This is an implementation of several unsupervised object discovery models (Slot Attention, SLATE, GNM) in PyTorch.
This repo is in active development. Expect some breaking changes.
The initial code for this repo was forked from untitled-ai/slot_attention.
- Poetry
- Python >= 3.9
- CUDA enabled computing device
- Clone the repo:
git clone https://github.com/HHousen/slot-attention-pytorch/ && cd slot-attention-pytorch
. - Install requirements and activate environment:
poetry install
thenpoetry shell
. - Download the CLEVR (with masks) dataset (or the original CLEVR dataset by running
./data_scripts/download_clevr.sh /tmp/CLEVR
). More details about the datasets are below. - Modify the hyperparameters in object_discovery/params.py to fit your needs. Make sure to change
data_root
to the location of your dataset. - Train a model:
python -m slot_attention.train
.
Code to load these models can be adapted from predict.py.
Model | Dataset | Download |
---|---|---|
Slot Attention | CLEVR6 Masks | Google Drive |
Slot Attention | Sketchy | Google Drive |
GNM | CLEVR6 Masks | Google Drive |
Slot Attention | ClevrTex6 | Google Drive |
GNM | ClevrTex6 | Google Drive |
SLATE | CLEVR6 Masks | Google Drive |
Train a model by running python -m slot_attention.train
.
Hyperparameters can be changed in object_discovery/params.py. training_params
has global parameters that apply to all model types.
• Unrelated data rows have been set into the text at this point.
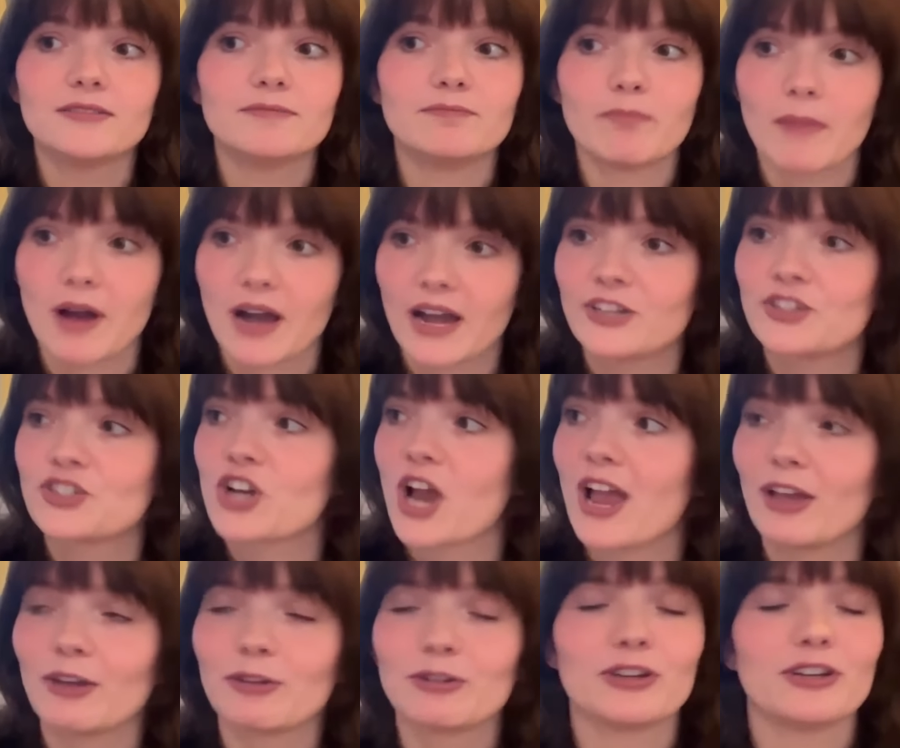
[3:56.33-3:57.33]
My
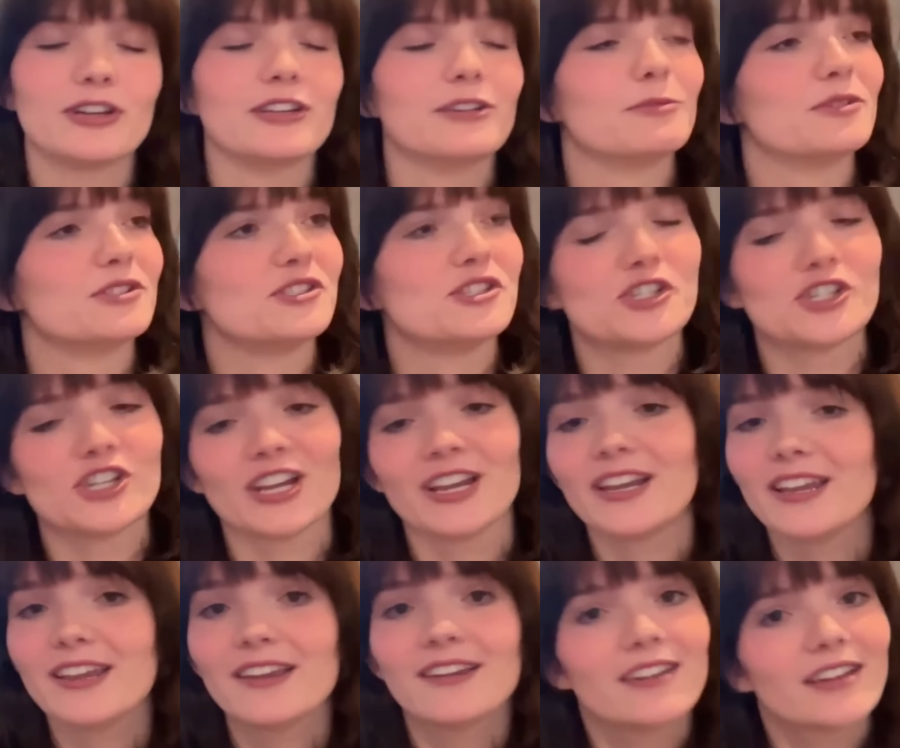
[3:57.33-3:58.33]
childhood was
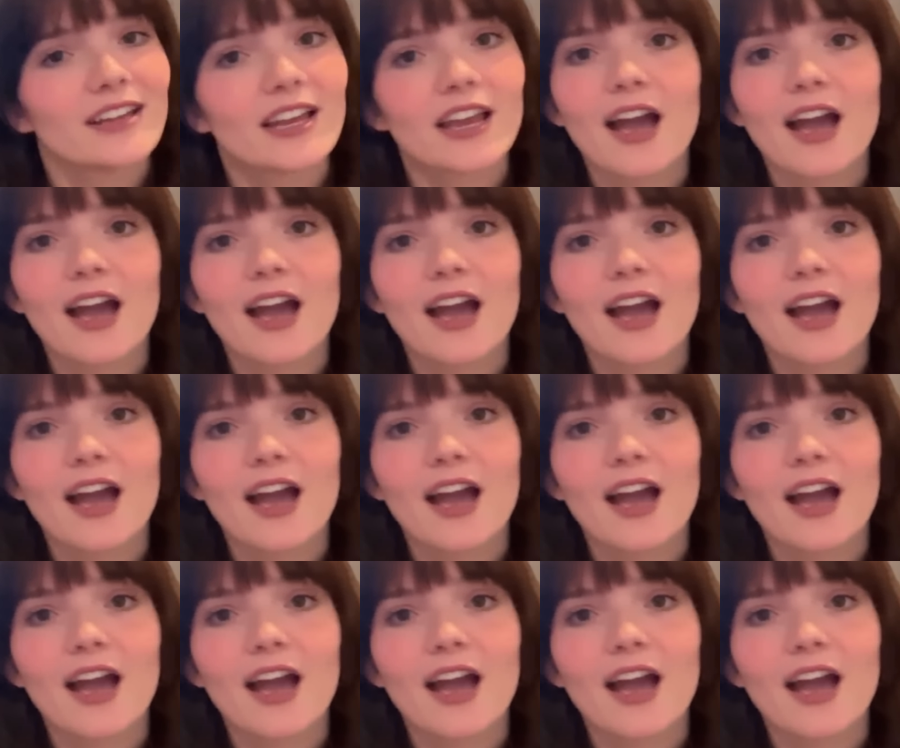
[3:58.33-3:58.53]
shitty,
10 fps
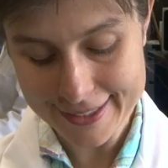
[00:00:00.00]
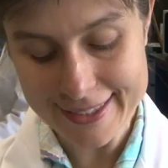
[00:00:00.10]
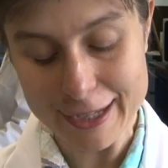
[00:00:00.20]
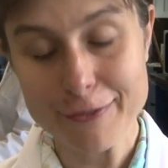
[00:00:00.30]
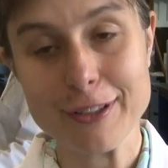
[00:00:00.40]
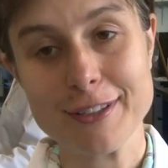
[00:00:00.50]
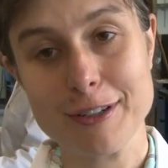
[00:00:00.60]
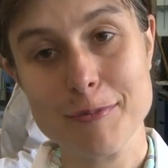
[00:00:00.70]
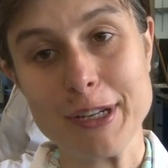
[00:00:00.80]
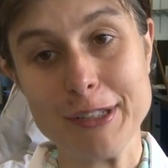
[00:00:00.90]
These scaffolds
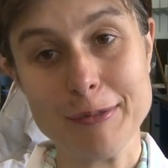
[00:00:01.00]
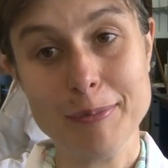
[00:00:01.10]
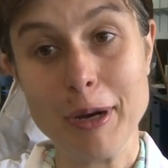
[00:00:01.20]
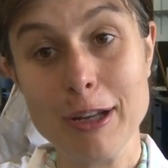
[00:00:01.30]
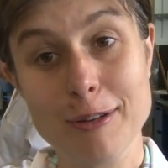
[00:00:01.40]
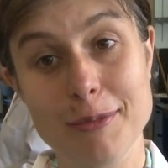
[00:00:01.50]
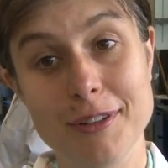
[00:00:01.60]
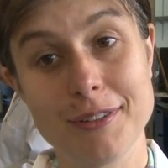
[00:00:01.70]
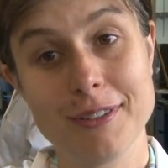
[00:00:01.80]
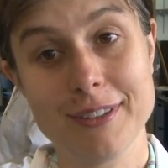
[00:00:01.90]
are made in
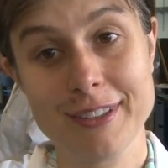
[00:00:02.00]
polymers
These parameters can be overridden if the same key is present in slot_attention_params
or slate_params
. Change the global parameter model_type
to sa
to use Slot Attention (SlotAttentionModel
in slot_attention_model.py) or slate
to use SLATE (SLATE
in slate_model.py). This will determine which model's set of parameters will be merged with training_params
.
Perform inference by modifying and running the predict.py script.
Our implementations are based on several open-source repositories.
- Slot Attention ("Object-Centric Learning with Slot Attention"): untitled-ai/slot_attention & Official
- SLATE ("Illiterate DALL-E Learns to Compose"): Official
- GNM ("Generative Neurosymbolic Machines"): karazijal/clevrtex & Official
Select a dataset by changing the dataset
parameter in object_discovery/params.py to the name of the dataset: clevr
, shapes3d
, or ravens
. Then, set the data_root
parameter to the location of the data. The code for loading supported datasets is in object_discovery/data.py.
- CLEVR: Download by executing download_clevr.sh.
- CLEVR (with masks): Original TFRecords Download / Our HDF5 PyTorch Version.
- This dataset is a regenerated version of CLEVR but with ground-truth segmentation masks. This enables the training script to calculate Adjusted Rand Index (ARI) during validation runs.
- The dataset contains 100,000 images with a resolution of 240x320 pixels. The dataloader splits them 70K train, 15K validation, 15k test. Test images are not used by the object_discovery/train.py script.
- We convert the original TFRecords dataset to HDF5 for easy use with PyTorch. This was done using the data_scripts/preprocess_clevr_with_masks.py script, which takes approximately 2 hours to execute depending on your machine.
- 3D Shapes: Official Google Cloud Bucket
- RAVENS Robot Data: Official Train & Official Test
- We generated a dataset similar in structure to CLEVR (with masks) but of robotic images using RAVENS. Our modified version of RAVENS used to generate the dataset is HHousen/ravens.
- The dataset contains 85,002 images split 70,002 train and 15K validation/test.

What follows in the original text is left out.